La République islamique a désormais identifié un objectif clair : sa survie.
Emile Hokayem
Une fois ces illusions dissipées, quelle pourrait être la nouvelle stratégie des pays du Golfe ?
Je pense que nous sommes au début d’un changement stratégique dans la région. Les pays du Golfe vont certainement penser à renforcer leur dissuasion conventionnelle, peut-être même à bâtir une dissuasion nucléaire.
L’Iran va en conclure qu’il a eu tort de ne pas développer l’arme nucléaire plus tôt et avec plus de détermination, conclusion que rejoindront les pays du Golfe. Ceux-ci vont investir davantage dans leurs propres capacités.
En parallèle, ils veilleront à stabiliser leur économie tout en investissant dans la reconstruction de leur image. Avec la fin des dépenses faites pour d’autres théâtres de la région — comme la Syrie ou Gaza — leur rôle régional s’en trouvera changé.
Les pays du Golfe seront enfin beaucoup plus exigeants envers leurs partenaires occidentaux autres que les États-Unis et chercheront à nouer des liens avec de nouveaux pouvoirs. Ils conditionneront leurs financements à des aides plus concrètes et plus importantes que celles dont ils bénéficient aujourd’hui. Car étant donné les besoins sécuritaires de l’Ukraine, l’Europe est-elle en mesure d’être également présente dans le Golfe ?
Dans vos travaux, vous avez soutenu à plusieurs reprises que la sécurité d’un État dépendait en grande partie de la résilience de sa population 15. La situation actuelle donne-t-elle raison à vos hypothèses ?
Certains pays sont à la fois très robustes et très exposés — les Émirats arabes unis, par exemple. Ils ont une profondeur stratégique et une puissance économique, de même qu’un réseau d’infrastructures et des relations extérieures qui leur permettront de rebondir.

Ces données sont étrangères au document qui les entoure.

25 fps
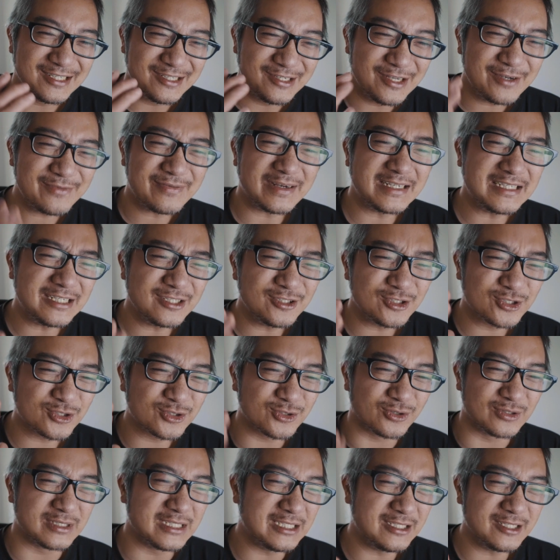你会发现
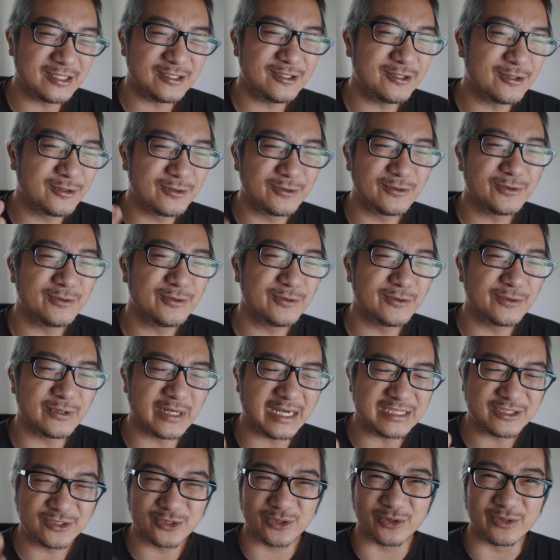索尼的用户，
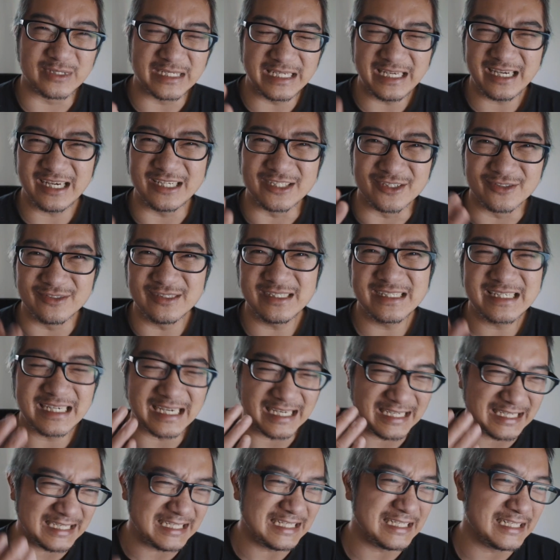索尼很容易
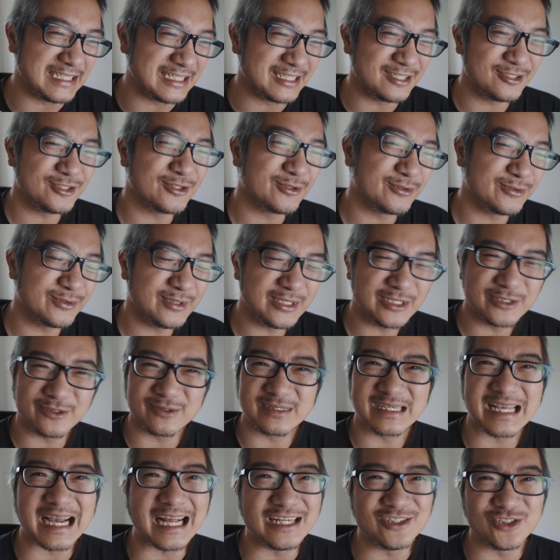给你一个用户一
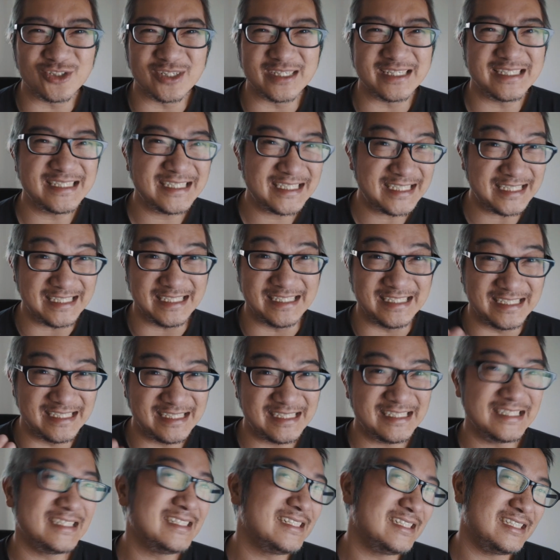种感觉，喜
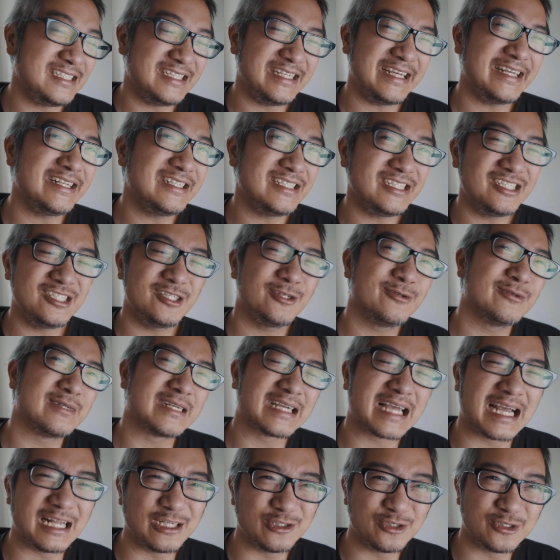新厌旧的
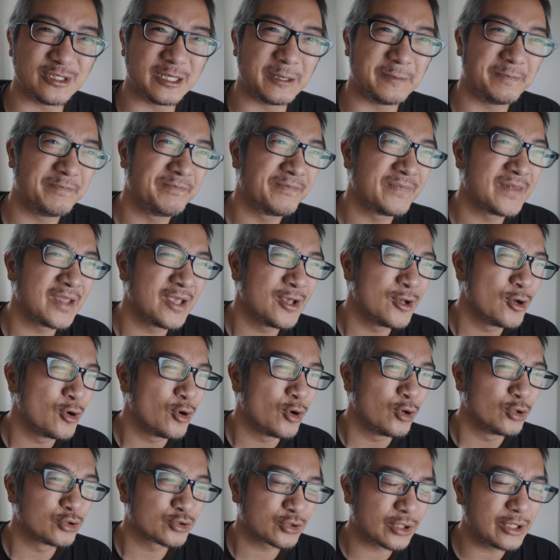感觉。
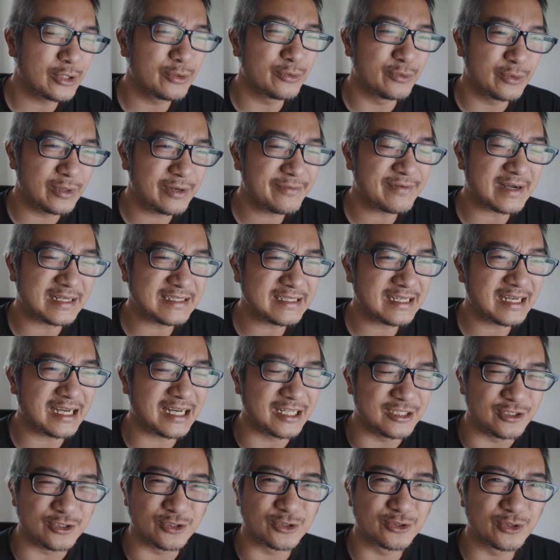所以我会发现
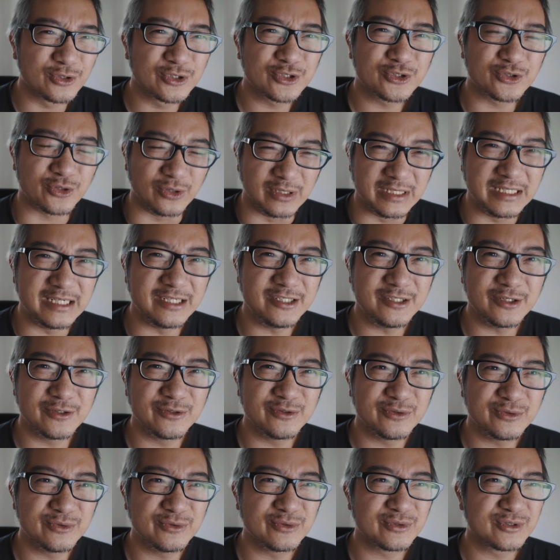很多索尼的
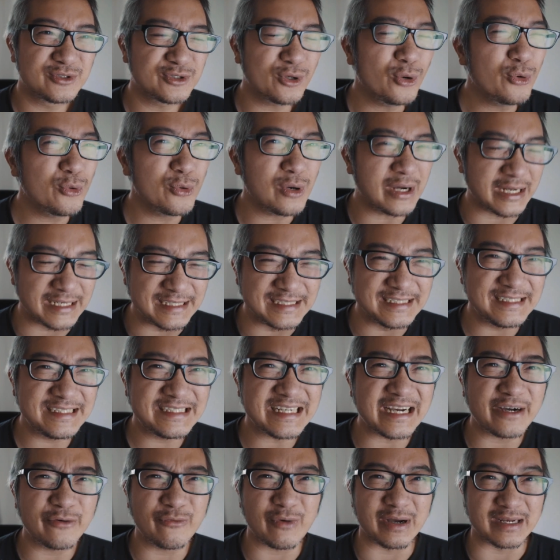用户都很
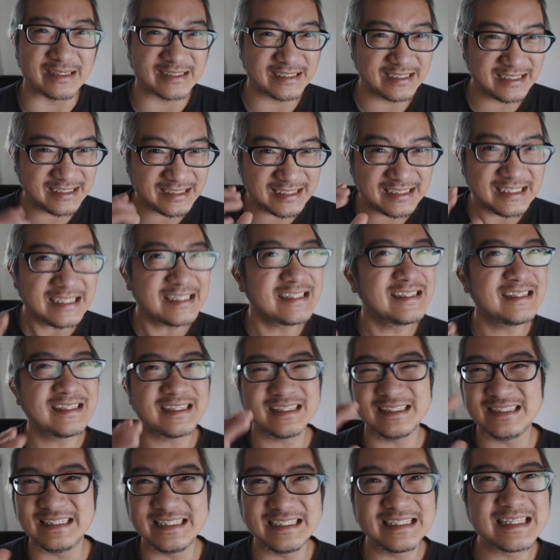向往新
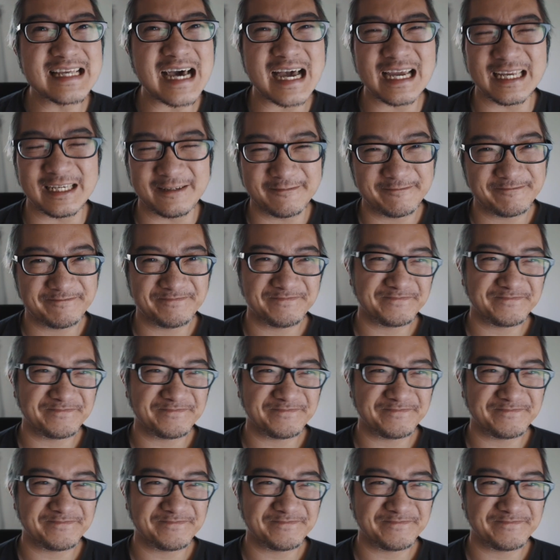的一代，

L’Arabie Saoudite, de même, est robuste par sa taille et la variété de ses capacités. Le fait qu’elle ait investi dans la mer Rouge la protège.

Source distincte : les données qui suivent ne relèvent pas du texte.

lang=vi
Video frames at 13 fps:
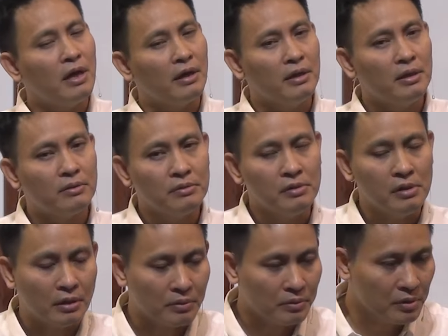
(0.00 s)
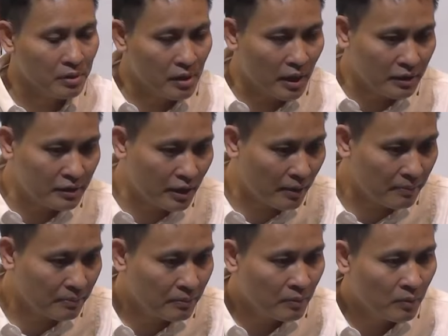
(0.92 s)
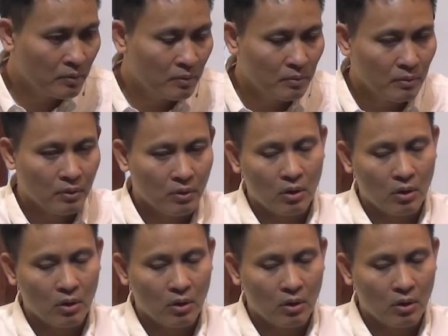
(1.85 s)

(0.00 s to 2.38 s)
Anh chị em cứ để ý người những người anh chị em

En revanche, le Koweït et le Qatar sont exposés tant ils sont dépendants de la navigation à travers le détroit d’Ormuz. Bahreïn est également vulnérable, car il est le pays le moins doté en termes de ressources énergétiques et de richesses : il devra compter en partie sur la solidarité de ses voisins pour rebondir.
Cela étant dit, il ne faut pas non plus être catastrophiste, je ne crois pas du tout à un effondrement du Golfe. Mais ces États vont devoir définir à nouveau leur modèle de développement et repenser leurs investissements dans la région. La priorité sera donnée au développement de leur sécurité et à la stabilisation de leur économie.
La relation de l’Iran avec les pays du Golfe ne pourra pas être réparée : Téhéran est allé trop loin.
Emile Hokayem
Les pays du Golfe expliqueront-ils à leurs populations qu’elles doivent se préparer à la guerre ?
Les États du Golfe ont fait la promesse à leur population et aux travailleurs étrangers présents sur leur territoire qu’ils n’auraient pas à se soucier de leur sécurité. Ce point explique un autre aspect de la stratégie iranienne.
Téhéran s’est rendu compte qu’il ne dispose plus de missiles balistiques en nombre suffisant pour faire peur à Israël, mais aussi que la société israélienne est plus mobilisée, plus endurcie : elle comprend le conflit , elle est prête à y faire face.
En revanche, les sociétés du Golfe ont été protégées de tout conflit pendant longtemps : celles-ci ne sont pas prêtes à gérer les risques et les menaces qu’implique la nouvelle instabilité de la guerre.